Los personajes que aparecen en esta historia pertenecen a Stephanie Meyer.

Capítulo 18. Oportunidad.

Que sencillo era todo desde esa perspectiva, su beso había despertado tantas emociones dormidas, todo mi amor por él seguía intacto y deseaba tanto volver a besarle, alcanzar aquello que una vez perdimos. Podía ver en sus ojos la determinación y la fortaleza de sus palabras pero ¿Por cuánto tiempo sería mío?, ¿Cuánto tardaría en volver a dejarme sola? Acaso el mundo había cambiado en apenas unas semanas, todo era igual que siempre.

Posé mi temblorosa mano allí donde habían estado sus labios, mi propio anhelo era demasiado fuerte para controlarme estando tan cerca de él. "Dame otra oportunidad" había apenas susurrado y mi corazón gritaba un sí enorme pero mi mente era más práctica.

— Edward —empecé a decir pero las palabras se negaban a salir de mi boca.

— Sé que estoy pidiéndote mucho, que no merezco nada pero te aseguro que haré que superes todo lo que has sufrido.

— ¿Durante cuánto tiempo?

Se quedó confundido ante mi pregunta, mi dolor impregnaba cada una de las palabras que salían de mis labios pero no podía controlarlo.

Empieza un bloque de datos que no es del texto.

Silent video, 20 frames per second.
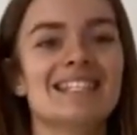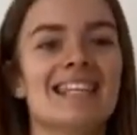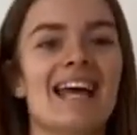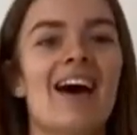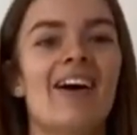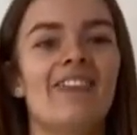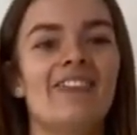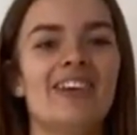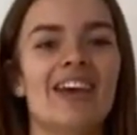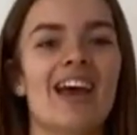the
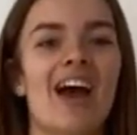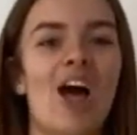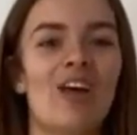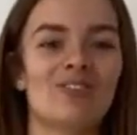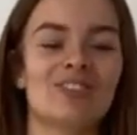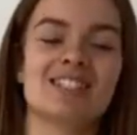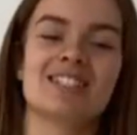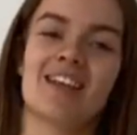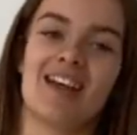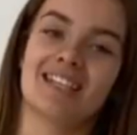outfit
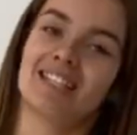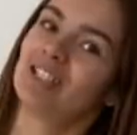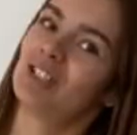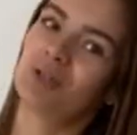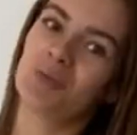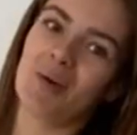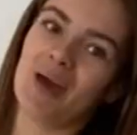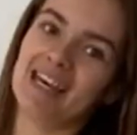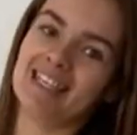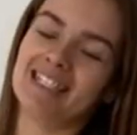I've decided
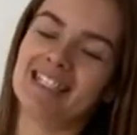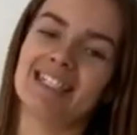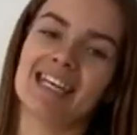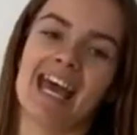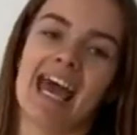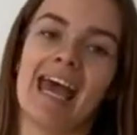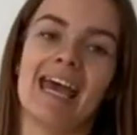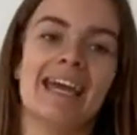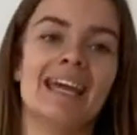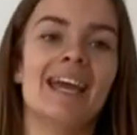to wear
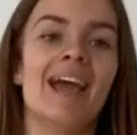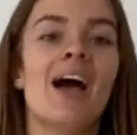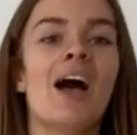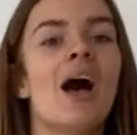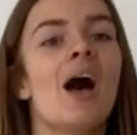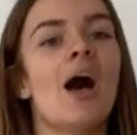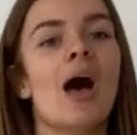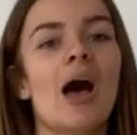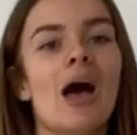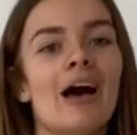today
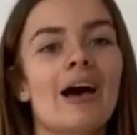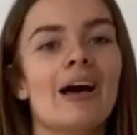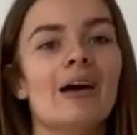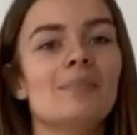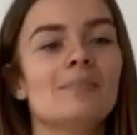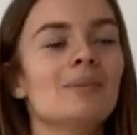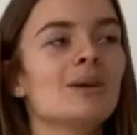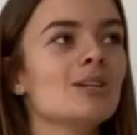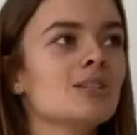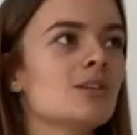
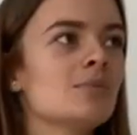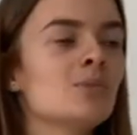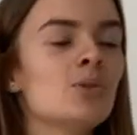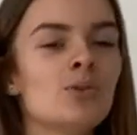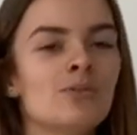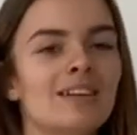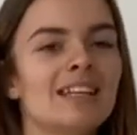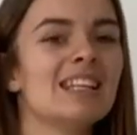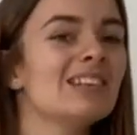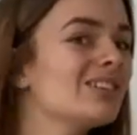because I'm
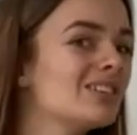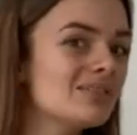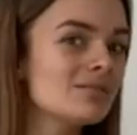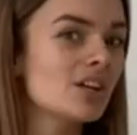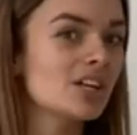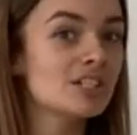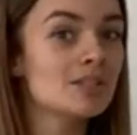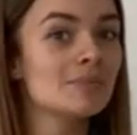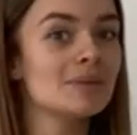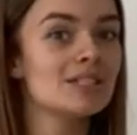not really
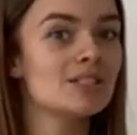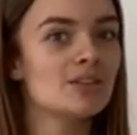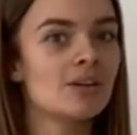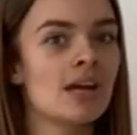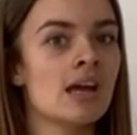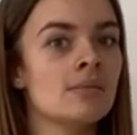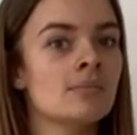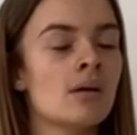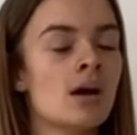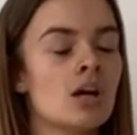going to be
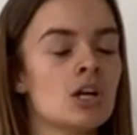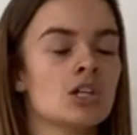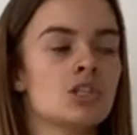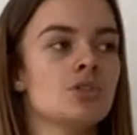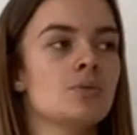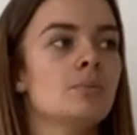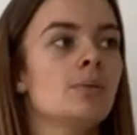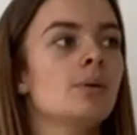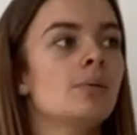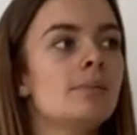doing
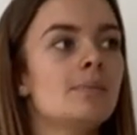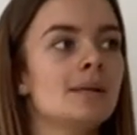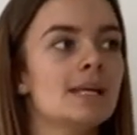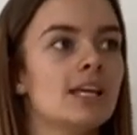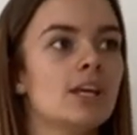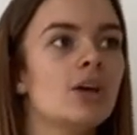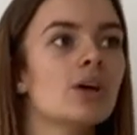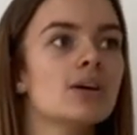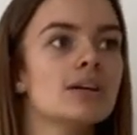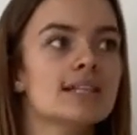much,
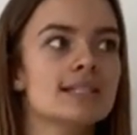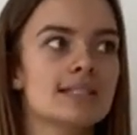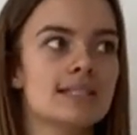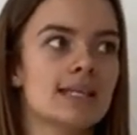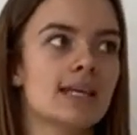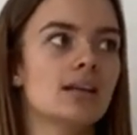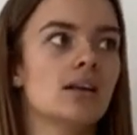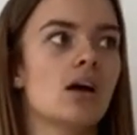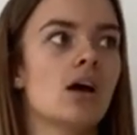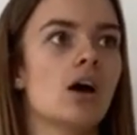probably cook
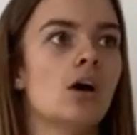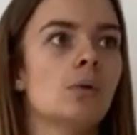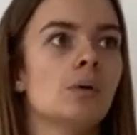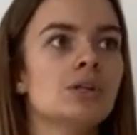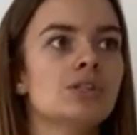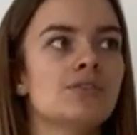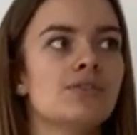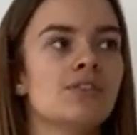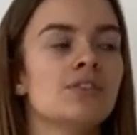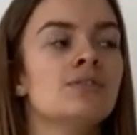dinner,
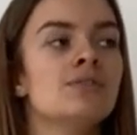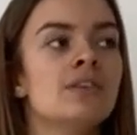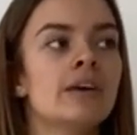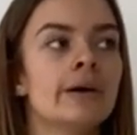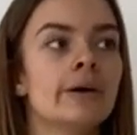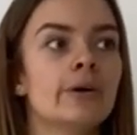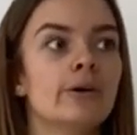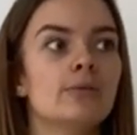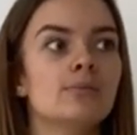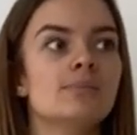watch a few
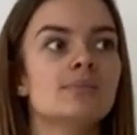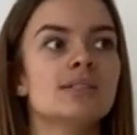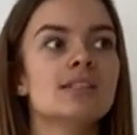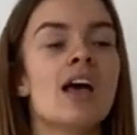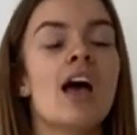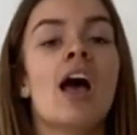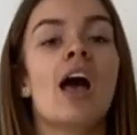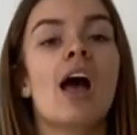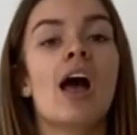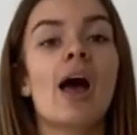films.
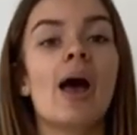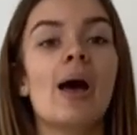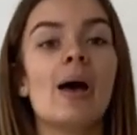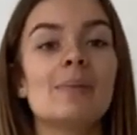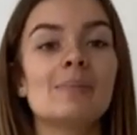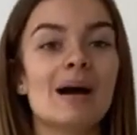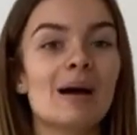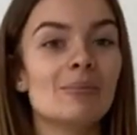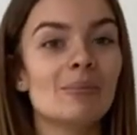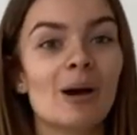
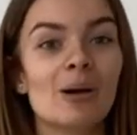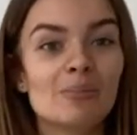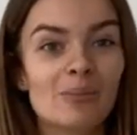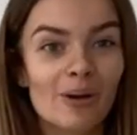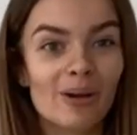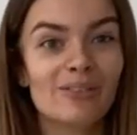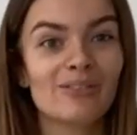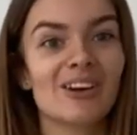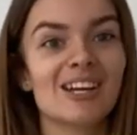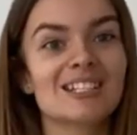And my
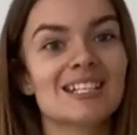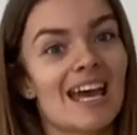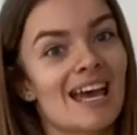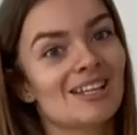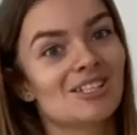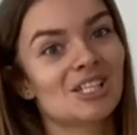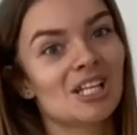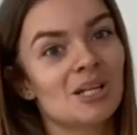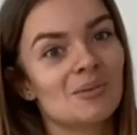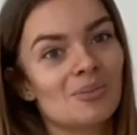boyfriend
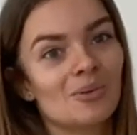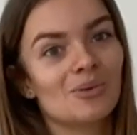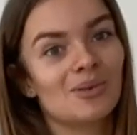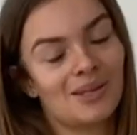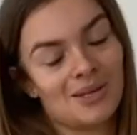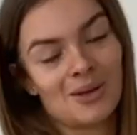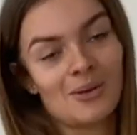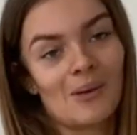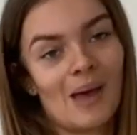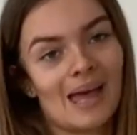actually bought the
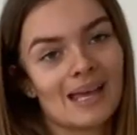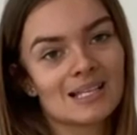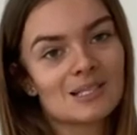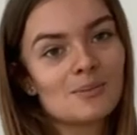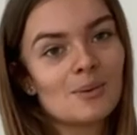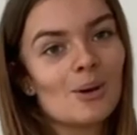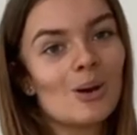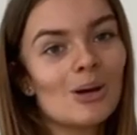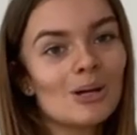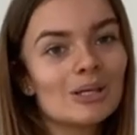new
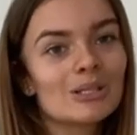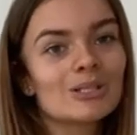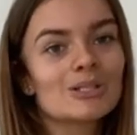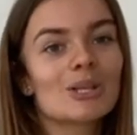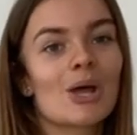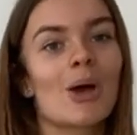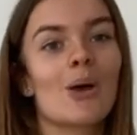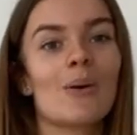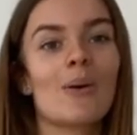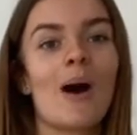Xbox,
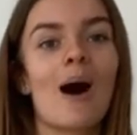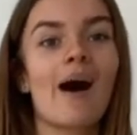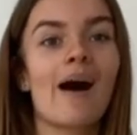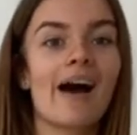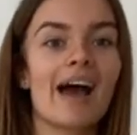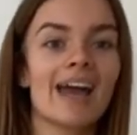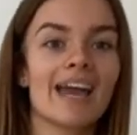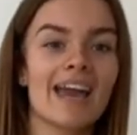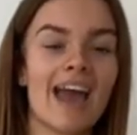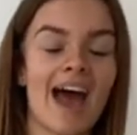so
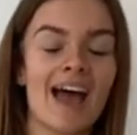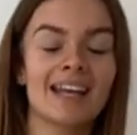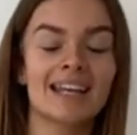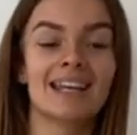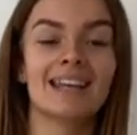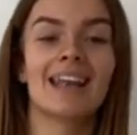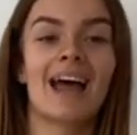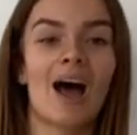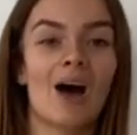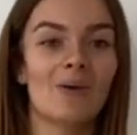I
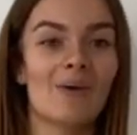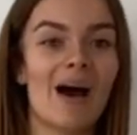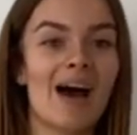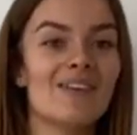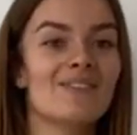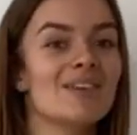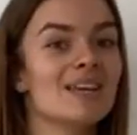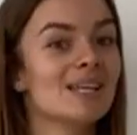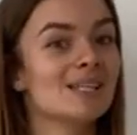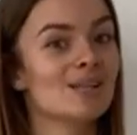now
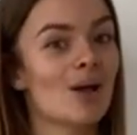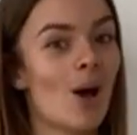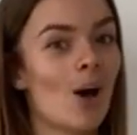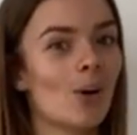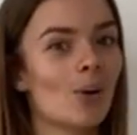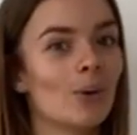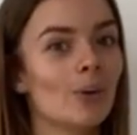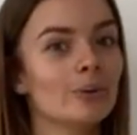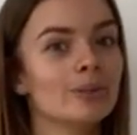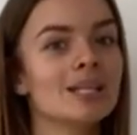have his
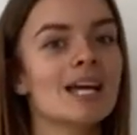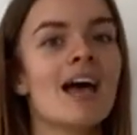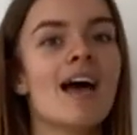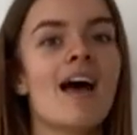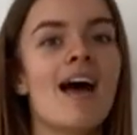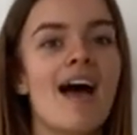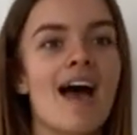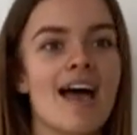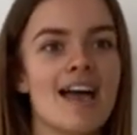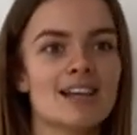old
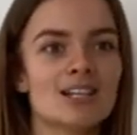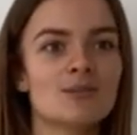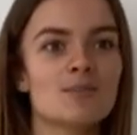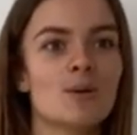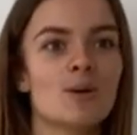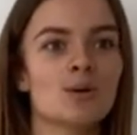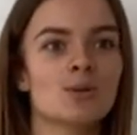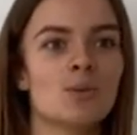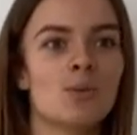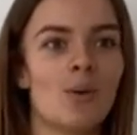
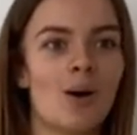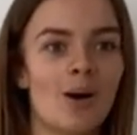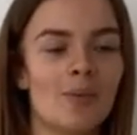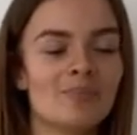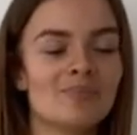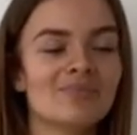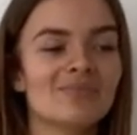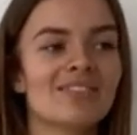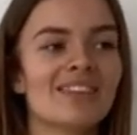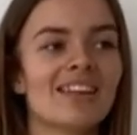Xbox One.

— Por siempre —recorrió el espacio que nos separaba— estaré siempre contigo hasta que

Me volví y él no continuó la frase, ahí estaba la constatación de que nada había cambiado lo suficiente para hacerle entrar en razón, se quedaría conmigo hasta que la Parca me llevase con ella, hasta que diese mi último aliento de vida y yo podía ser egoísta porque intuía que me quedaba poco tiempo de vida pero no le haría pasar por eso. No permitiría que cuando yo me hubiese muerto él se inmolase por nuestro amor, no podía hacerle eso y haciéndome un nudo en el corazón me giré hacía él con las ideas más claras que nunca. Le salvaría de su propia inconsciencia a pesar de mi misma.

— No puedo aceptarte Edward, estoy demasiado confusa, no sé si te amo o sólo me agarró a lo que tuvimos.

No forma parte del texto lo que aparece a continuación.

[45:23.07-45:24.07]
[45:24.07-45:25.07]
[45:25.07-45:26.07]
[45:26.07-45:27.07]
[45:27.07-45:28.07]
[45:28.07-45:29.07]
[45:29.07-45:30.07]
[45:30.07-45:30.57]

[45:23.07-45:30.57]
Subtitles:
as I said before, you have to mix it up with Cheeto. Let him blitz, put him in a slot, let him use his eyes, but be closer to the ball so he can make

— ¿Es tu última palabra? —asentí mientras un pequeño reflejo del dolor que iba a sentir en cuanto él se fuera me oprimía el pecho.

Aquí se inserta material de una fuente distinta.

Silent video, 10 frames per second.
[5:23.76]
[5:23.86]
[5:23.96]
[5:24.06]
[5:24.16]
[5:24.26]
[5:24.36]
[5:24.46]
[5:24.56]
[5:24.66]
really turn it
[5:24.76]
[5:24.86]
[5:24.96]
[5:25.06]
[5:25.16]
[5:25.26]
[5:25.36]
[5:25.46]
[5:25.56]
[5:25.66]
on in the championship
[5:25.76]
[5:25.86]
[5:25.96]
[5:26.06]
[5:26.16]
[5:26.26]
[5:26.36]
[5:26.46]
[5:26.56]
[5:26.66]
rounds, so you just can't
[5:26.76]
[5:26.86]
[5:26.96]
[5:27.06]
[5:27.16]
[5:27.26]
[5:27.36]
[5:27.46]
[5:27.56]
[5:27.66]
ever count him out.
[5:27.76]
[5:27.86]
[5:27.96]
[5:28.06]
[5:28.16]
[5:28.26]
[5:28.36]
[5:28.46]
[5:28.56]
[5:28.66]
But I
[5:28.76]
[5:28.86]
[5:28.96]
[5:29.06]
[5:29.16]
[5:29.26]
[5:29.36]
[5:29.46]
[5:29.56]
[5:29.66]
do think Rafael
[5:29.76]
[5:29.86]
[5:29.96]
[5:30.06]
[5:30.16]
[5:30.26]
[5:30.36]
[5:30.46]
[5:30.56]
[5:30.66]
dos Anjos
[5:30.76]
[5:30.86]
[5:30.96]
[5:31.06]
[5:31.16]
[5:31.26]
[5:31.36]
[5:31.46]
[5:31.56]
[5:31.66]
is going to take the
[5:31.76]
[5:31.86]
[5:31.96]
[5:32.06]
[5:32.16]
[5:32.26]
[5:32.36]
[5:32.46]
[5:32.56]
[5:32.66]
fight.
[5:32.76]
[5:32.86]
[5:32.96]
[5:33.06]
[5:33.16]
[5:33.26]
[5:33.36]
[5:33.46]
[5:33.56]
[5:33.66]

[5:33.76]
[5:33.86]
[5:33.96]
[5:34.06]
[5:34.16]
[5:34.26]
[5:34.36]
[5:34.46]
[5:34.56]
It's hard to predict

— Algún día lo entenderás, es mejor dejar las cosas de esta manera.

Me miró sopesando mis palabras, se acercó a mí y mi corazón se aceleró contra mi voluntad, empecé a respirar con dificultad y él me dedicó su sonrisa que tanto amaba.

— Mentirosa —susurró mientras cogía entre sus fríos dedos uno de mis mechones de pelo y lo colocaba detrás de mi oreja, tuve que contenerme para no caer en sus brazos—. Te daré tiempo sí lo necesitas pero no podrás mantenerme lejos de ti.

— Se razonable, Edward. Esto no nos va a traer más que problemas, ya no somos los que éramos.

— Y estaré gustoso de enfrentarme a cada uno de ellos. No hay nada que puedas decir, nada que me haga desistir de mi propósito. Fallé una vez y sufrimos los dos, ya hemos llorado bastante.

Sus palabras eran tan reveladoras, él también me había pensado, estaba herido pero ¿cómo le podía poner en la situación que teníamos enfrente?, no quería que él fuese otro Romeo ni que tomase decisiones que le impidieran seguir viviendo.

— Y si no vale de nada tanto esfuerzo, tiene que haber tantas mujeres que te podrían dar más de lo que yo te ofrezco. Estoy hecha pedazos y no hay manera de reconstruirlos. Inténtalo al menos, conoce a otras, no me interpondré.

— Lucharé cada día por cambiar lo que estás pensando —señaló confuso con mi rechazo, volvió a mirar mis labios y negué con la cabeza para que esa idea se marchase de la suya.

— Tengo que descansar.

Me dio un ligero beso en los labios y tras despedirse se dirigió a paso ralentizado hacía la ventana como buscando las palabras necesarias para quedarse. Quería cerrar los ojos para no ver como se alejaba de mí pero no podía dejar de mirarle, quería tener el valor de pedirle que se quedase esa noche conmigo pero no podía. Paso tras paso mi corazón se partía en pedazos cada vez más pequeños.

No pude resistirlo por más tiempo, cerré mis ojos mientras silenciosas lágrimas recorrían mis mejillas, sabía que no era una despedida pero no podía controlar más mis emociones, le necesitaba tanto junto a mí pero debía dejarle partir. Mi mente gritó un silencioso no mientras escuchaba la ventana abrirse y el frío me envolvía.

Estaba a un paso de derrumbarme en el suelo, era la decisión que mi corazón no entendía, que mi alma rechazaba pero mi cabeza me decía que era lo más justo para él. No oí cuando la ventana se cerró pero no pude aguantar más la angustia y sollocé contra todo lo que había pasado, ya no estaba, al menos no esa noche y sí jugaba bien mis cartas podría liberarle de mi. Segundos después Edward estaba a mi lado, abrí los ojos sorprendida y él simplemente me estrechó entre sus brazos, el porqué se había quedado era una incógnita pero me sujetó como sí no pensase abandonarme nunca más.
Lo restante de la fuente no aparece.